Today is the last day of COP23. Though not on the formal agenda, conflicts of interests has again resurfaced as a hot topic in the climate negotiations.
The COP23 Presidency released their report on the Open Dialogue between Parties and non-Party stakeholders last night. The report is the official document that is supposed to summarise the discussions that happened last week, 8 November. The dialogue focused around two issues, one of them being how to enhance non-Party stakeholder participation, and mapping what kind of practices that already exist as a precedence within other UN bodies.
During this dialogue I had the honour and privilege to speak on behalf of a group of Environmental Non-Governmental Organisations called Climate Justice Network. I took this opportunity to address the need for creating a firewall between public policy and vested or conflicting interests working against the purpose of the UNFCCC and the Paris Agreement. You can read my statement here.
One of the main topics that was raised by both countries and civil society was the need to enhance participation while at the same time protecting the negotiations against conflicts of interests that arise by allowing polluting corporations with a vested interests a formal role in policymaking. Specifically, representatives from Environmental-, Women and Gender-, and Youth-constituencies explicitly raised this concern, and reiterated the good practice in other UN bodies that establish a precedent (and need) to address this.
Our concerns were reiterated during a press conference on the 9 November, where civil society representatives especially stressed the importance of seeing this issue reflected in the upcoming report.
Despite the fact that the issue of vested and conflicting issues was raised almost more than any other specific issue, there is not a single mention of conflicts of interest, or the need to address it, in the final report.
Why is this? What motivated the Fijian presidency to disregard the majority of interventions in the dialogue? Even the Business and Industry NGOs have it covered on their websites. Why can’t the presidency do the same? I hope to see a revision of the Presidency report within short, to do the interventions justice and to keep facilitating this important discussion.
Background: As negotiations has been going on for 23 years without us managing to curb global emissions, one can wonder what is causing this delay. In the European Parliament, as in many other public institutions, we need to work on safeguarding the public interest from vested and financial interests of specific groups. In climate politics this especially means the fossil fuel industry with coal, oil and gas companies working actively to delay and block ambitious policy proposals.
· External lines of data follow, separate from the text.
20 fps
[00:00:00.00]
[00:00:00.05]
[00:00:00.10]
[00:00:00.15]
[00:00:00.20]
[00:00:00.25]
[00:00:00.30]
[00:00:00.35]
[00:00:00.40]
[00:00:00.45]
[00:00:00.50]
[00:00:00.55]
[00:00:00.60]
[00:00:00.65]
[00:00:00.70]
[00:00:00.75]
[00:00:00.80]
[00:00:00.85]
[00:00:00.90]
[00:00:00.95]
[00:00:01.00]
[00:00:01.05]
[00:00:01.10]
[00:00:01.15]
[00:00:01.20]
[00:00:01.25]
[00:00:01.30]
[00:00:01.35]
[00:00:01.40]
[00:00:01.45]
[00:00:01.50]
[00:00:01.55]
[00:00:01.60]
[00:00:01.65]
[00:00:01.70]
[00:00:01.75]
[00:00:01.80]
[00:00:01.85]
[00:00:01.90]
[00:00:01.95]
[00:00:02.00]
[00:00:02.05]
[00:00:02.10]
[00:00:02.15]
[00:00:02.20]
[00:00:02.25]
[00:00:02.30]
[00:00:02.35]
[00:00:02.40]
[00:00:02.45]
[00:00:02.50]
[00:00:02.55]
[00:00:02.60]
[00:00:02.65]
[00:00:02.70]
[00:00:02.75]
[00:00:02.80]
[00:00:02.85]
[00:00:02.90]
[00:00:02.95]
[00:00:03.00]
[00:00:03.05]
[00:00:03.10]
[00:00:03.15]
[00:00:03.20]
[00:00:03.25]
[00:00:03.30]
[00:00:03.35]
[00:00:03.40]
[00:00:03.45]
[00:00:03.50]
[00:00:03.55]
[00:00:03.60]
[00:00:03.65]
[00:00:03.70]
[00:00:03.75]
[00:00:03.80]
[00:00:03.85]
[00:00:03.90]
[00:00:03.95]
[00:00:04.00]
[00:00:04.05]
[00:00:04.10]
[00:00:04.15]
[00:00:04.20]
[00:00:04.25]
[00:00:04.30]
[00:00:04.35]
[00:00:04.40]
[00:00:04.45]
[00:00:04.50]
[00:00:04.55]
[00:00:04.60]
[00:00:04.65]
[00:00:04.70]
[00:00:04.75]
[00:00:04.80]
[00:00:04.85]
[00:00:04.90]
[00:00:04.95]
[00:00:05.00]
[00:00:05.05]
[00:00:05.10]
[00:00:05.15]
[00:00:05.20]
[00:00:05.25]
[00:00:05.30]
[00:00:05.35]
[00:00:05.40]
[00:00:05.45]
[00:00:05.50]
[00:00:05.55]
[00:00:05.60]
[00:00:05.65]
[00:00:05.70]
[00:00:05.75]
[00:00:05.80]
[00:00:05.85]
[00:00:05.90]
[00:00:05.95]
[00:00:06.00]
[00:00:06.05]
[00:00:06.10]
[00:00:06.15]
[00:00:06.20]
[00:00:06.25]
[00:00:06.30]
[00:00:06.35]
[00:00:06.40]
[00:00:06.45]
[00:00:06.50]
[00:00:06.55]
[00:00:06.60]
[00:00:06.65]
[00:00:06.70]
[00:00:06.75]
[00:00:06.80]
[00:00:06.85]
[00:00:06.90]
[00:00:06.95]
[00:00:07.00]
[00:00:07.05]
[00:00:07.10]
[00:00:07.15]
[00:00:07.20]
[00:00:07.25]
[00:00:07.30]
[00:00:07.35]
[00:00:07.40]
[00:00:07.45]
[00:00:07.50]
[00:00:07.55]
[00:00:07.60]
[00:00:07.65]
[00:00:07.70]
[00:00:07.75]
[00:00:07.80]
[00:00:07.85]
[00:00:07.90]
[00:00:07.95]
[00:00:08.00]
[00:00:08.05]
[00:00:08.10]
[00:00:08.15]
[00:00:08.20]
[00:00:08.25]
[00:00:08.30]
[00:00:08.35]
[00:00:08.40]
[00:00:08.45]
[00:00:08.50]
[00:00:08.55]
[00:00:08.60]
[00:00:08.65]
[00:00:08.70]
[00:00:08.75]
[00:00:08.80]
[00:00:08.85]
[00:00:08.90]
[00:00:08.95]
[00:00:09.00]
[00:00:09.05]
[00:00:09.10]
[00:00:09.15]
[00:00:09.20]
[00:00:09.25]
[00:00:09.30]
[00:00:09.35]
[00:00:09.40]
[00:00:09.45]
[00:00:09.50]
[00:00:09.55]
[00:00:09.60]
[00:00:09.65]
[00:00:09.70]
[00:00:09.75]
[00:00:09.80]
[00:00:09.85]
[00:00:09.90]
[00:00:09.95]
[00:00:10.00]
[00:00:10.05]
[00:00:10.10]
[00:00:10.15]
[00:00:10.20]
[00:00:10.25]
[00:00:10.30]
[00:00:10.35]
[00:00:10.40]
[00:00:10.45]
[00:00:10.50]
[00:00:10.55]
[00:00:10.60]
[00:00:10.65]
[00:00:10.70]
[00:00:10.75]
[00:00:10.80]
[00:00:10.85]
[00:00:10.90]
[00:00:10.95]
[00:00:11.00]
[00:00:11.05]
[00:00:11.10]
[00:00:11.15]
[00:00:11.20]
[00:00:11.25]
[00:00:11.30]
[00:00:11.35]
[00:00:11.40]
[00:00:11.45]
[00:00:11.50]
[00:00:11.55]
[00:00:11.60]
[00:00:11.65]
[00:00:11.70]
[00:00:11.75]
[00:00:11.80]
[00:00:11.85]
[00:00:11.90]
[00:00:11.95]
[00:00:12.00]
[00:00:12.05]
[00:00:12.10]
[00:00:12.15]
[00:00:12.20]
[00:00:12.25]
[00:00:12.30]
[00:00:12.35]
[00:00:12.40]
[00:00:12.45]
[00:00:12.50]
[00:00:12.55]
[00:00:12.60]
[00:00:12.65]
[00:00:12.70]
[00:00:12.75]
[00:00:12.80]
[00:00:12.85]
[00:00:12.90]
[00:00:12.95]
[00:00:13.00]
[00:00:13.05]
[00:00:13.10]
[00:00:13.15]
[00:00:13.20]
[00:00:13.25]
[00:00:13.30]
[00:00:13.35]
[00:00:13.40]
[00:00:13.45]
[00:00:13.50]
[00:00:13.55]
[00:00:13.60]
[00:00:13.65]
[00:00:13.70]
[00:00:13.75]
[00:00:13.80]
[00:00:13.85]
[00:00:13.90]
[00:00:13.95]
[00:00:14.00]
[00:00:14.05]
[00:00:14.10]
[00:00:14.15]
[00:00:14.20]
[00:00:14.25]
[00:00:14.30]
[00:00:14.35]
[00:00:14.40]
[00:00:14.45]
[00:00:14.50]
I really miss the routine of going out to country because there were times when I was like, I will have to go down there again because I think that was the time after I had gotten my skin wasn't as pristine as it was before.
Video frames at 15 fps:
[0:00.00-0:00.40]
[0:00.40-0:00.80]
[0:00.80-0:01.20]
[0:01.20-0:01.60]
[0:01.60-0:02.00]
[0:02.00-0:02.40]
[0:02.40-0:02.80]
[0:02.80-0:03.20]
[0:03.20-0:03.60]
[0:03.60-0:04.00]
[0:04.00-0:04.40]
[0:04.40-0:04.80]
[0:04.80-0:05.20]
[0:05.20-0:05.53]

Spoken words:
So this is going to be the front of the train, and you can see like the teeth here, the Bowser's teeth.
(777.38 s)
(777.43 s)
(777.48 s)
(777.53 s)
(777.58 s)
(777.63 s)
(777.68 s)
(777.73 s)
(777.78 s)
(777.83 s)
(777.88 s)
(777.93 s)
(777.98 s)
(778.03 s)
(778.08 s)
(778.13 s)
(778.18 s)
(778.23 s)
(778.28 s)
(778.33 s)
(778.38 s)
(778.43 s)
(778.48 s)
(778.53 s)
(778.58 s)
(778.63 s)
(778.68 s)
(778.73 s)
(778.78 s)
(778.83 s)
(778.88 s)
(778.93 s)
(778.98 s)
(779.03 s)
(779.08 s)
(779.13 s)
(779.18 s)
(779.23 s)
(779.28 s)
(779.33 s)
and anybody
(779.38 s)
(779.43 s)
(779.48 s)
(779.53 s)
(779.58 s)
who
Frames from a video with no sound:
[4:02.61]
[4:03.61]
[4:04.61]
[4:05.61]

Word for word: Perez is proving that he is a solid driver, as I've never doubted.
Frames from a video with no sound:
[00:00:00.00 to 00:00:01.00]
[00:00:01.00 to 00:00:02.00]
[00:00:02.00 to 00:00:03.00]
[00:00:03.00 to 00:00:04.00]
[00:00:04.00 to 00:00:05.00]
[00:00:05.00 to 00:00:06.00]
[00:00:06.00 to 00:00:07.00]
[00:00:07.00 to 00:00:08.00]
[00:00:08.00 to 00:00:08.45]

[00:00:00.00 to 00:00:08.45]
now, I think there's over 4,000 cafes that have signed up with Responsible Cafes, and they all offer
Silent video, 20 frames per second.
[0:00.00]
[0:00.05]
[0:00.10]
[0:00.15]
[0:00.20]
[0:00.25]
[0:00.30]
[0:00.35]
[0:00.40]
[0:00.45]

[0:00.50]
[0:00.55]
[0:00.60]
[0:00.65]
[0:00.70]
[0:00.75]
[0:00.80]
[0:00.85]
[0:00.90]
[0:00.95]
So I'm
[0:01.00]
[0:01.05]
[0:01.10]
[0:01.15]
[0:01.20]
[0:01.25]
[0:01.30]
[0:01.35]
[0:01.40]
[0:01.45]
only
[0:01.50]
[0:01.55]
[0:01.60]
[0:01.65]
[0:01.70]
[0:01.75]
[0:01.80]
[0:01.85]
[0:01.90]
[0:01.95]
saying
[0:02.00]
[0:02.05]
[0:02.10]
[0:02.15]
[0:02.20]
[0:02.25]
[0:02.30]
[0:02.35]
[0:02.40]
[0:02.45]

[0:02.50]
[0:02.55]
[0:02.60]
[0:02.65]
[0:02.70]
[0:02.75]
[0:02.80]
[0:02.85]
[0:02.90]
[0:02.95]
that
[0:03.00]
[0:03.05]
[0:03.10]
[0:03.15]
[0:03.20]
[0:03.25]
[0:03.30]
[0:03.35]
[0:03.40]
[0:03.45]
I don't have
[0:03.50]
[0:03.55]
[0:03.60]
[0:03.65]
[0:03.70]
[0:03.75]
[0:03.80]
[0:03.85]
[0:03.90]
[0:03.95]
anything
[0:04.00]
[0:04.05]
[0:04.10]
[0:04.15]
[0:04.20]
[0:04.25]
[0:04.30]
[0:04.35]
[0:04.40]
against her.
At the UN climate negotiations business interests are represented mainly through observer participation but are often also part of national delegations.
Across climate policy areas- including finance, agriculture, technology, and others- the evidence clearly shows that observer organisations representing the interests of polluting corporations are displacing the real solutions to the climate crisis and instead pushing dangerous distractions that will continue to increase emissions, withhold direct public finance, and serve profit interests, not the needs of the people. This is why European Parliament recently voted through a resolution that calls on the UNFCCC to address these vested interests by putting in place policies or procedures that protect against those who clearly seek undermine the objectives of the agreement and convention.
There are many strong and convincing precedents from around the world that establish that defining and regulating conflicts of interest is the norm, not the exception, to effective policymaking. In such important negotiations as within the UNFCCC, this should be implemented immediately. The planet cannot wait, and neither can we.